[PROVIDED DATA — start]

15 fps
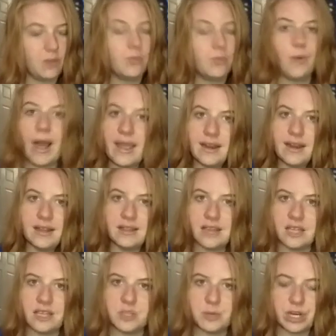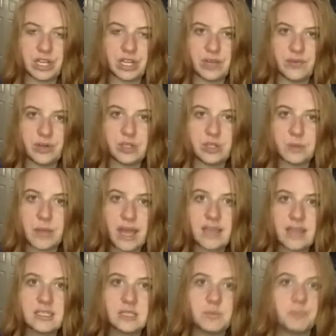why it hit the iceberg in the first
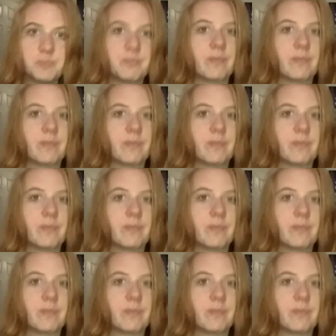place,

[PROVIDED DATA — finish]
[PROVIDED DATA — start]

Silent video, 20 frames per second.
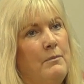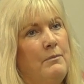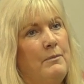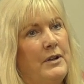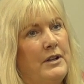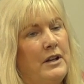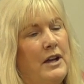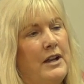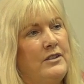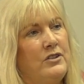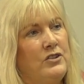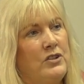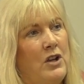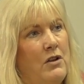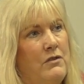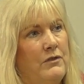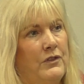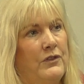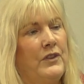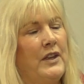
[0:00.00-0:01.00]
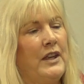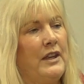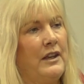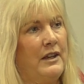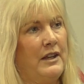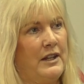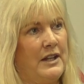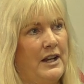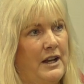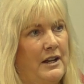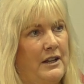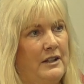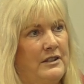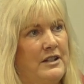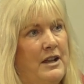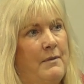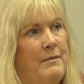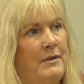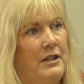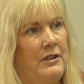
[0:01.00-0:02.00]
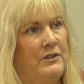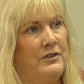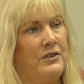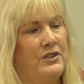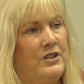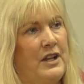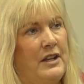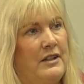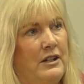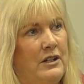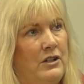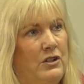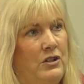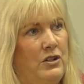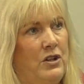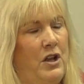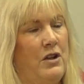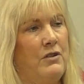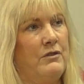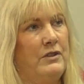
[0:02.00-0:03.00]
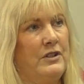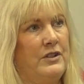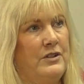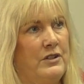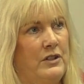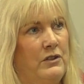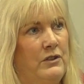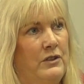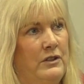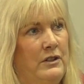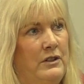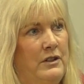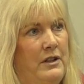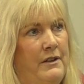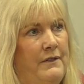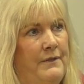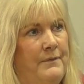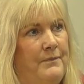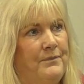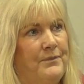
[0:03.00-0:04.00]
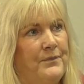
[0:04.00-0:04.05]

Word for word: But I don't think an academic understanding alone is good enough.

[PROVIDED DATA — finish]
[PROVIDED DATA — start]

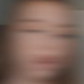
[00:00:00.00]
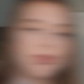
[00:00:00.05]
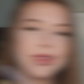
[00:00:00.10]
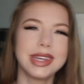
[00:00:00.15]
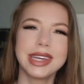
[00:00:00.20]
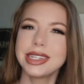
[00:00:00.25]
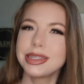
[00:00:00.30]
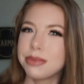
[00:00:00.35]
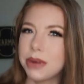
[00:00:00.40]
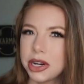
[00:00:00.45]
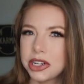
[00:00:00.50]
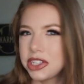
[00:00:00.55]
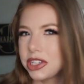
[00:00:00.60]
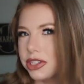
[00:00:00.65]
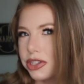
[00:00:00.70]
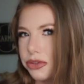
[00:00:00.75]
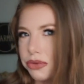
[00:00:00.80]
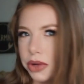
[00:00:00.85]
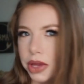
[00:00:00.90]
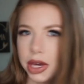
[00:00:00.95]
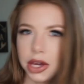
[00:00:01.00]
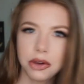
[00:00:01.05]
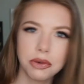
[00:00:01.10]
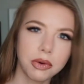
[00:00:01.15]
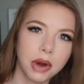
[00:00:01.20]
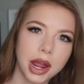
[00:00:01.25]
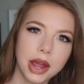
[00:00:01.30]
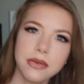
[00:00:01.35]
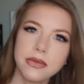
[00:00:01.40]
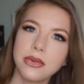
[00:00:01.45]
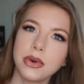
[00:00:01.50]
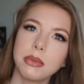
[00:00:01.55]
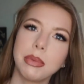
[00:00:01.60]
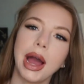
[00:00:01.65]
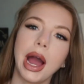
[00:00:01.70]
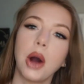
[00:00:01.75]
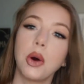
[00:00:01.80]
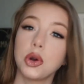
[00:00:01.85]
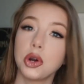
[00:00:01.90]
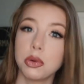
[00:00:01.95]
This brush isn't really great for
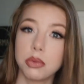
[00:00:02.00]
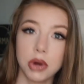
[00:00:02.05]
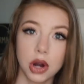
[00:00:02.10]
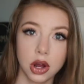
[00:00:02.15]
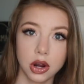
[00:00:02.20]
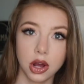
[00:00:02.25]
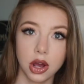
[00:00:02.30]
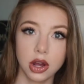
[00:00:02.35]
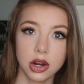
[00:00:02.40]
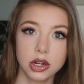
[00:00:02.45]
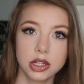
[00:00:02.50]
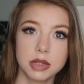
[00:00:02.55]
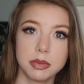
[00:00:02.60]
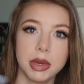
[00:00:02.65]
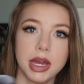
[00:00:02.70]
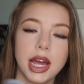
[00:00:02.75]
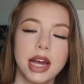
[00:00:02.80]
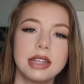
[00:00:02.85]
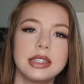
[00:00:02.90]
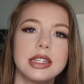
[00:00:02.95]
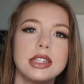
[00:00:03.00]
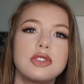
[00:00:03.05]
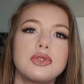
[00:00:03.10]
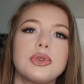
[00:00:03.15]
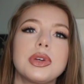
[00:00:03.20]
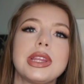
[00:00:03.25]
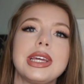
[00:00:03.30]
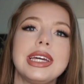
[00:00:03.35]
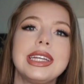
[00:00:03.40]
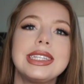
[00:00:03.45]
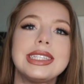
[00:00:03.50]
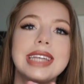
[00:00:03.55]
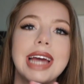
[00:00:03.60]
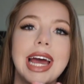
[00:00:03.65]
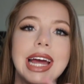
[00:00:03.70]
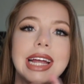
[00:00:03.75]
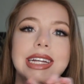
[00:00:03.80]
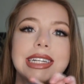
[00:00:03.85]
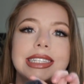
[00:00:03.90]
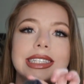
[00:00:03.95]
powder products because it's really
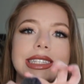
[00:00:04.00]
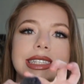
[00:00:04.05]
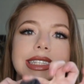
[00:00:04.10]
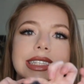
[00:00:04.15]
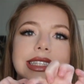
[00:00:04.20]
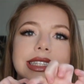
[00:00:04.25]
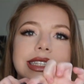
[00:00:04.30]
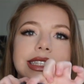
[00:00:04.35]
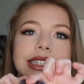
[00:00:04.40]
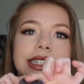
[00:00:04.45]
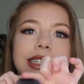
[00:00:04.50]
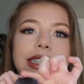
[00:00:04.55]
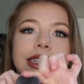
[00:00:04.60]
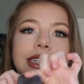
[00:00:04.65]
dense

[PROVIDED DATA — finish]

• _PROBLEM TO SOLVE_
Output exactly the lines above, beginning at the one with "[00:00:00.35]" and stopping after the one with "[00:00:04.60]". Pictures are to be omitted.

• _WRITTEN RESPONSE_
[00:00:00.35]
[00:00:00.40]
[00:00:00.45]
[00:00:00.50]
[00:00:00.55]
[00:00:00.60]
[00:00:00.65]
[00:00:00.70]
[00:00:00.75]
[00:00:00.80]
[00:00:00.85]
[00:00:00.90]
[00:00:00.95]
[00:00:01.00]
[00:00:01.05]
[00:00:01.10]
[00:00:01.15]
[00:00:01.20]
[00:00:01.25]
[00:00:01.30]
[00:00:01.35]
[00:00:01.40]
[00:00:01.45]
[00:00:01.50]
[00:00:01.55]
[00:00:01.60]
[00:00:01.65]
[00:00:01.70]
[00:00:01.75]
[00:00:01.80]
[00:00:01.85]
[00:00:01.90]
[00:00:01.95]
This brush isn't really great for
[00:00:02.00]
[00:00:02.05]
[00:00:02.10]
[00:00:02.15]
[00:00:02.20]
[00:00:02.25]
[00:00:02.30]
[00:00:02.35]
[00:00:02.40]
[00:00:02.45]
[00:00:02.50]
[00:00:02.55]
[00:00:02.60]
[00:00:02.65]
[00:00:02.70]
[00:00:02.75]
[00:00:02.80]
[00:00:02.85]
[00:00:02.90]
[00:00:02.95]
[00:00:03.00]
[00:00:03.05]
[00:00:03.10]
[00:00:03.15]
[00:00:03.20]
[00:00:03.25]
[00:00:03.30]
[00:00:03.35]
[00:00:03.40]
[00:00:03.45]
[00:00:03.50]
[00:00:03.55]
[00:00:03.60]
[00:00:03.65]
[00:00:03.70]
[00:00:03.75]
[00:00:03.80]
[00:00:03.85]
[00:00:03.90]
[00:00:03.95]
powder products because it's really
[00:00:04.00]
[00:00:04.05]
[00:00:04.10]
[00:00:04.15]
[00:00:04.20]
[00:00:04.25]
[00:00:04.30]
[00:00:04.35]
[00:00:04.40]
[00:00:04.45]
[00:00:04.50]
[00:00:04.55]
[00:00:04.60]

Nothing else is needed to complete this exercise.